At the skatepark yesterday, I picked up plastic bottles, beer bottles, beer caps, cigarette butts, abandoned clothes, pieces of broken skateboards, candy wrappers galore and lots of empty cheap cigar packets. I pick up broken glass, napkins, and even more plastic bottles. There seems to be no end in sight to the garbage in that area. Fresh garbage lands like breaking waves each day.
As I was doing this a skateboarder with a Martha’s Vineyard ‘Black Dog’ shirt came into the park and started practicing. He was stiffly working the smaller skate bowl. I could tell his board was brand new. In talking, Josh, a young black man, was very emphatic several times on his strong desire to get really good at his jumps and tricks on the board. I said all the customary stuff we all know about what it takes to progress. “It just takes practice. Commitment.. and one day at a time you get better at it.”
I’m no Tony Hawk by any stretch of the imagination, but I AM in the midst of co-creating a team of teachers to instruct in skateboarding classes at the very same park. I figured I could teach-practice by helping him. He’d also be helping me. We worked on ollies, the small ramps and what is known as ‘dropping in.’ At 6 feet one inch it’s not like it was easy to give him the right kinds of supports, but being that I am 6’2 I was able to do so. I needed help learning to drop in and he even helped me! I’ve done it before but I had a very nasty fall about three months ago dropping in. Thought I would not be able to walk. I can still feel the bruise in my lower back today. Epsom salt baths help alleviate the bruises.
Giving him space, I held him by the elbows as he brought down the skateboard onto the surface and would take off. We did this from different easy drop in areas around the bowls. Later, I guided him in going up and down the concrete humps, pumping the board for speed and we worked on how to hold his body when doing a 180 degree turn in the biggest bowl.
Within a couple of tries and with the coaching help, he was doing everything on his own by the end of our 30 minute session. I was pretty happy for him.
With the right mindset
one can move
what seems like mountains
As it so happened we were talking and I asked him if he was a student. He told me he was a freshman in college studying marketing. I asked him if he had heard of the holocratic management model for business. Of course, he had and it was a subject widely-discussed in class. I said to Josh that at the skatepark we were using holocracy to achieve our goals.

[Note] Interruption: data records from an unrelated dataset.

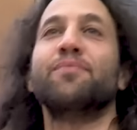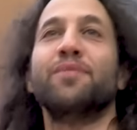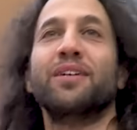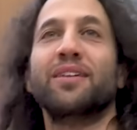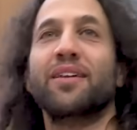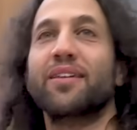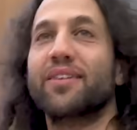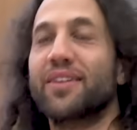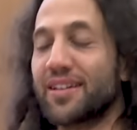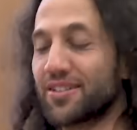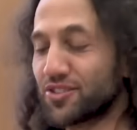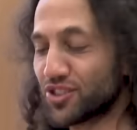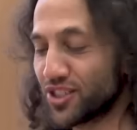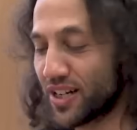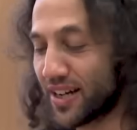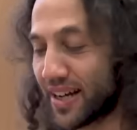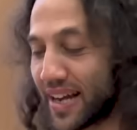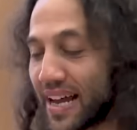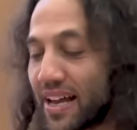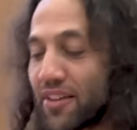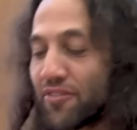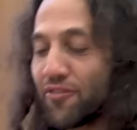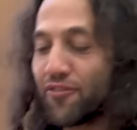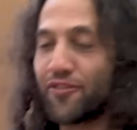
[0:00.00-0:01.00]
many things. There are
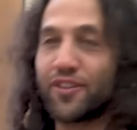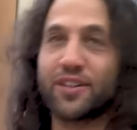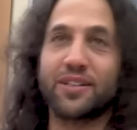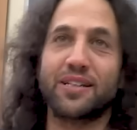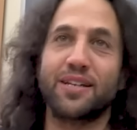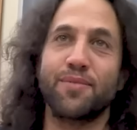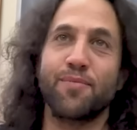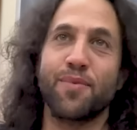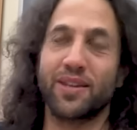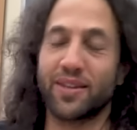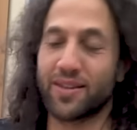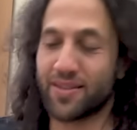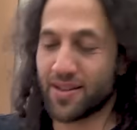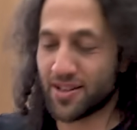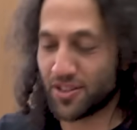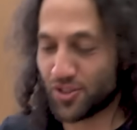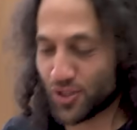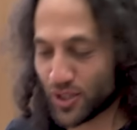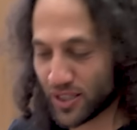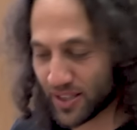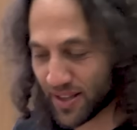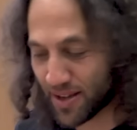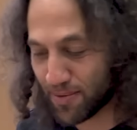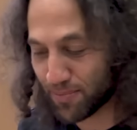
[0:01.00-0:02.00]
infinitely many
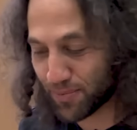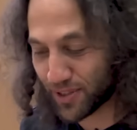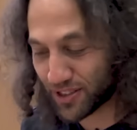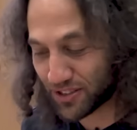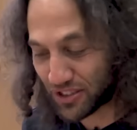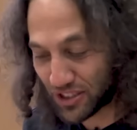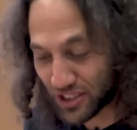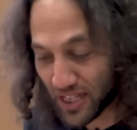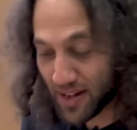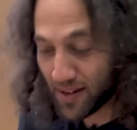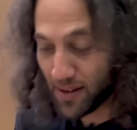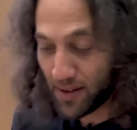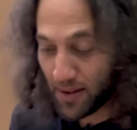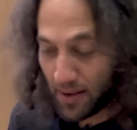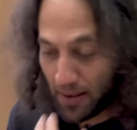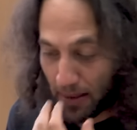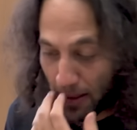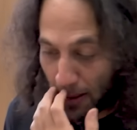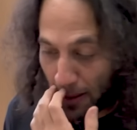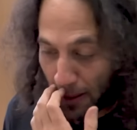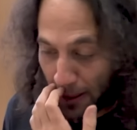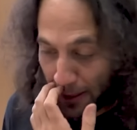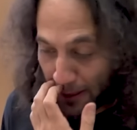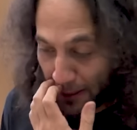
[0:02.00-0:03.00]
natural numbers.
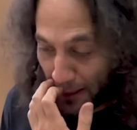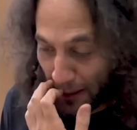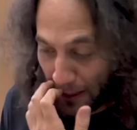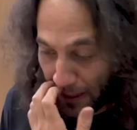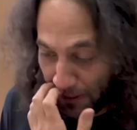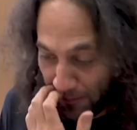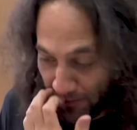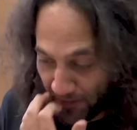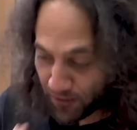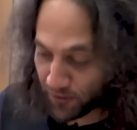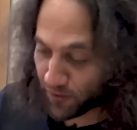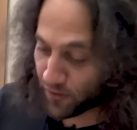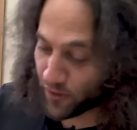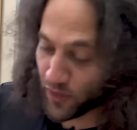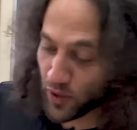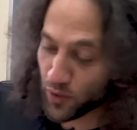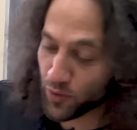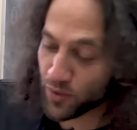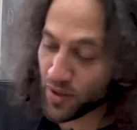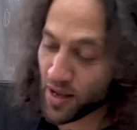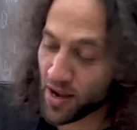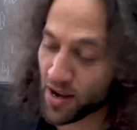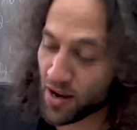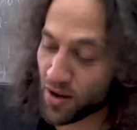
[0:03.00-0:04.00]
Right? If you
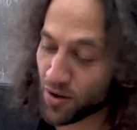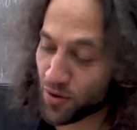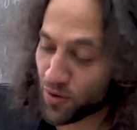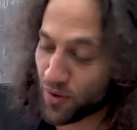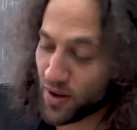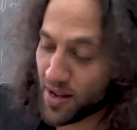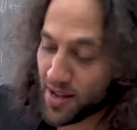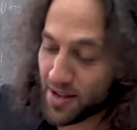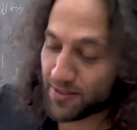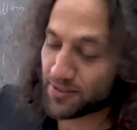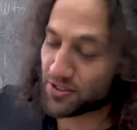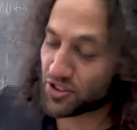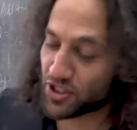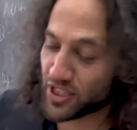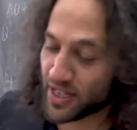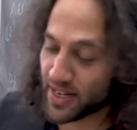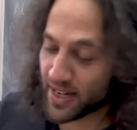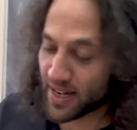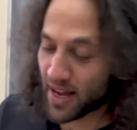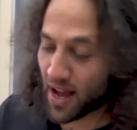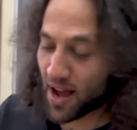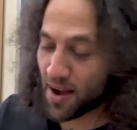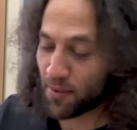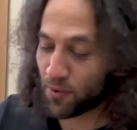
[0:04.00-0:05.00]
now
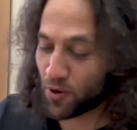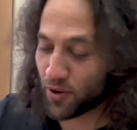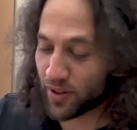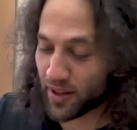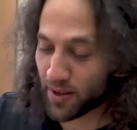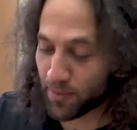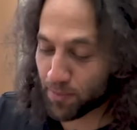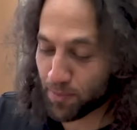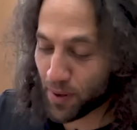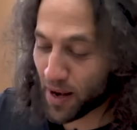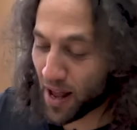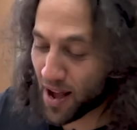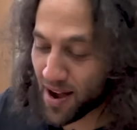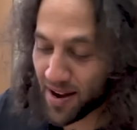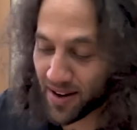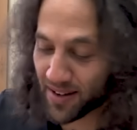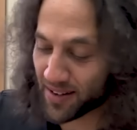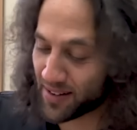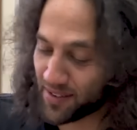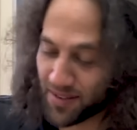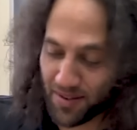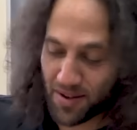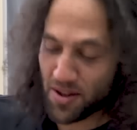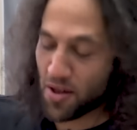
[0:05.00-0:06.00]
say, I'm going to
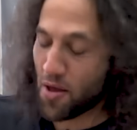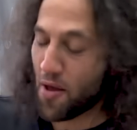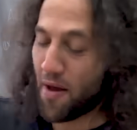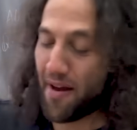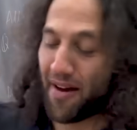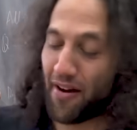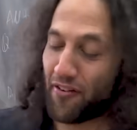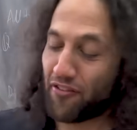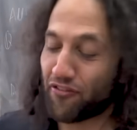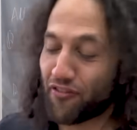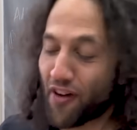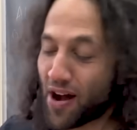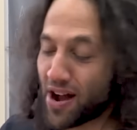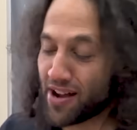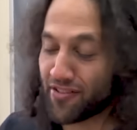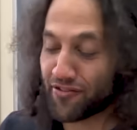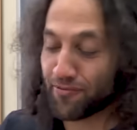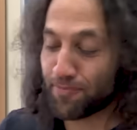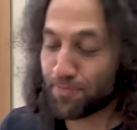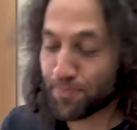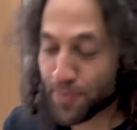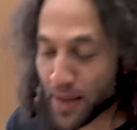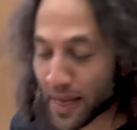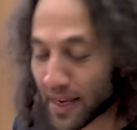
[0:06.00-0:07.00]
plug
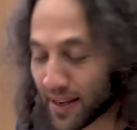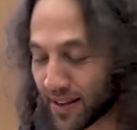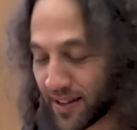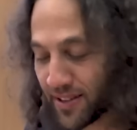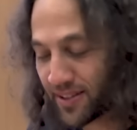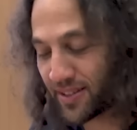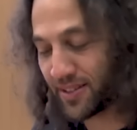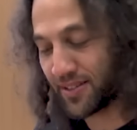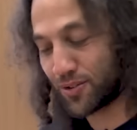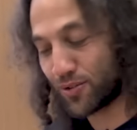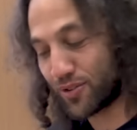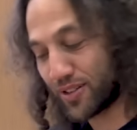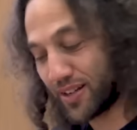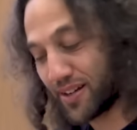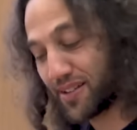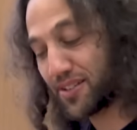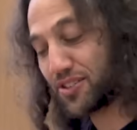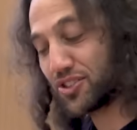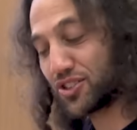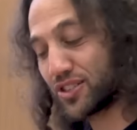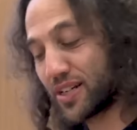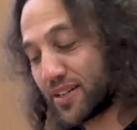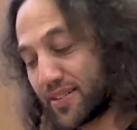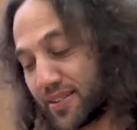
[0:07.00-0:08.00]
5 billion into
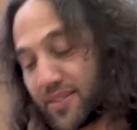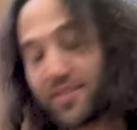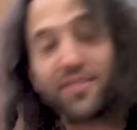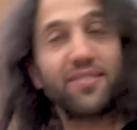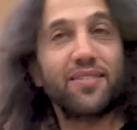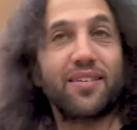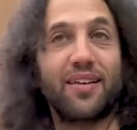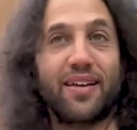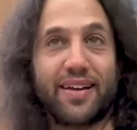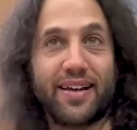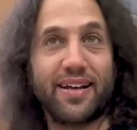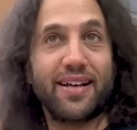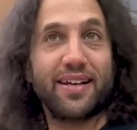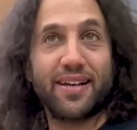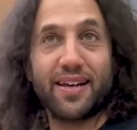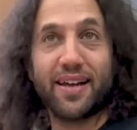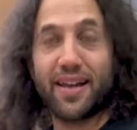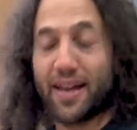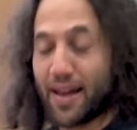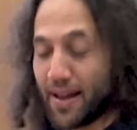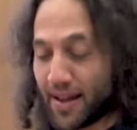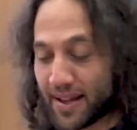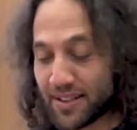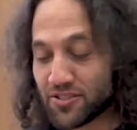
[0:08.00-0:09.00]
this, then
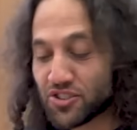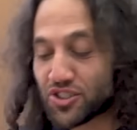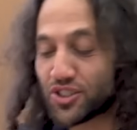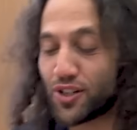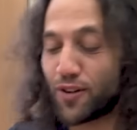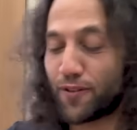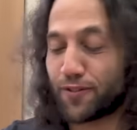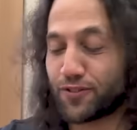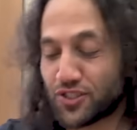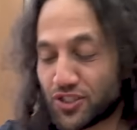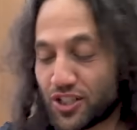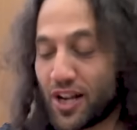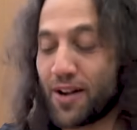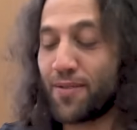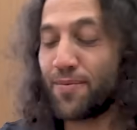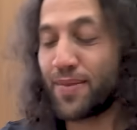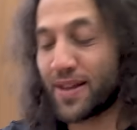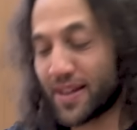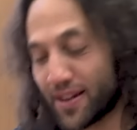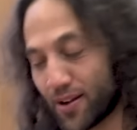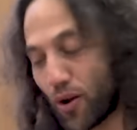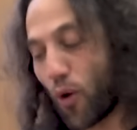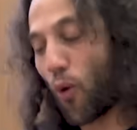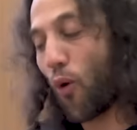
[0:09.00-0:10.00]
instead of
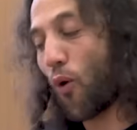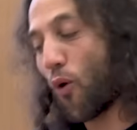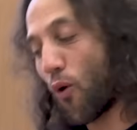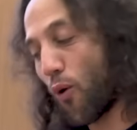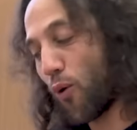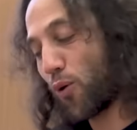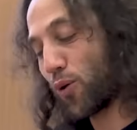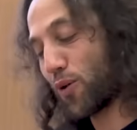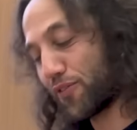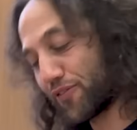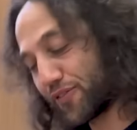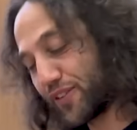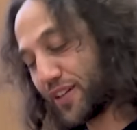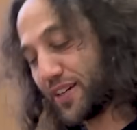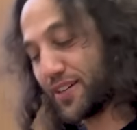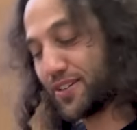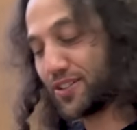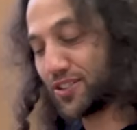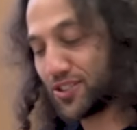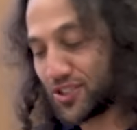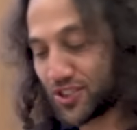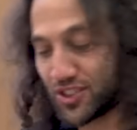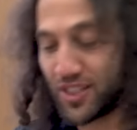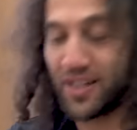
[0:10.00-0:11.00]
summing all of
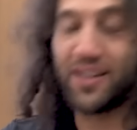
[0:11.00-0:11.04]
this,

- Creating and successfully running skateboarding classes starting Spring 2016. Differentiated Instruction. All ages welcome.
- Empowering youth to run a business by co-leading with local skaters new initiatives
- Establish mural art work by 1-3 artists.
- Creating awareness in the autism and special needs communities about the benefits of skateboarding for their children.
- Working with the city and corporate sponsors to set up ‘night lights’ at Scalzi skatepark so that experienced skaters can enjoy the park facility and be placated given the growing influx of beginner skateboarders into the limited time and space.
- Working with the city and corporate sponsors to expand the skate park street course in the direction of the restroom facilities.
- ‘Art on the Fence’ - Redirecting artistic self-expression from skate park walls and surfaces onto the fences with giant 8 x 4 foot wood panels.
Yes, I listed them like that to him. Josh replied an example of when this ‘holocratic’ method did not work for a company.. that it bred cronyism. I can see how that could happen. To this I replied that I liken holocracy to the servant leadership model and that in and of itself, holocracy is not strong, what makes it strong comes down to the actual people in the system. In the case of Scalzi skate park, instead of making it about one person leading a campaign (boring), it becomes about ‘us’..because it is by and for the community. This means that the leader actively listens and supports the discussion, consensus and follow-through of new ideas with an eye on supporting the team’s leadership dynamic.If revitalizing the skateboarding park were about one person then who would want to be a part of that?
The best leader is the smart servant who looks to empowers and guides others to lead also. By decentralizing leadership, humility and teamwork can be put front and center and new initiatives by different people can be brought forth which serve the common goals. Intuitively, people welcome this attitude because it is an attitude of serving, respecting and honoring each other in healthy ways. As it is in the classroom, the success of a management system comes down to the unique individual relationships which compromise it.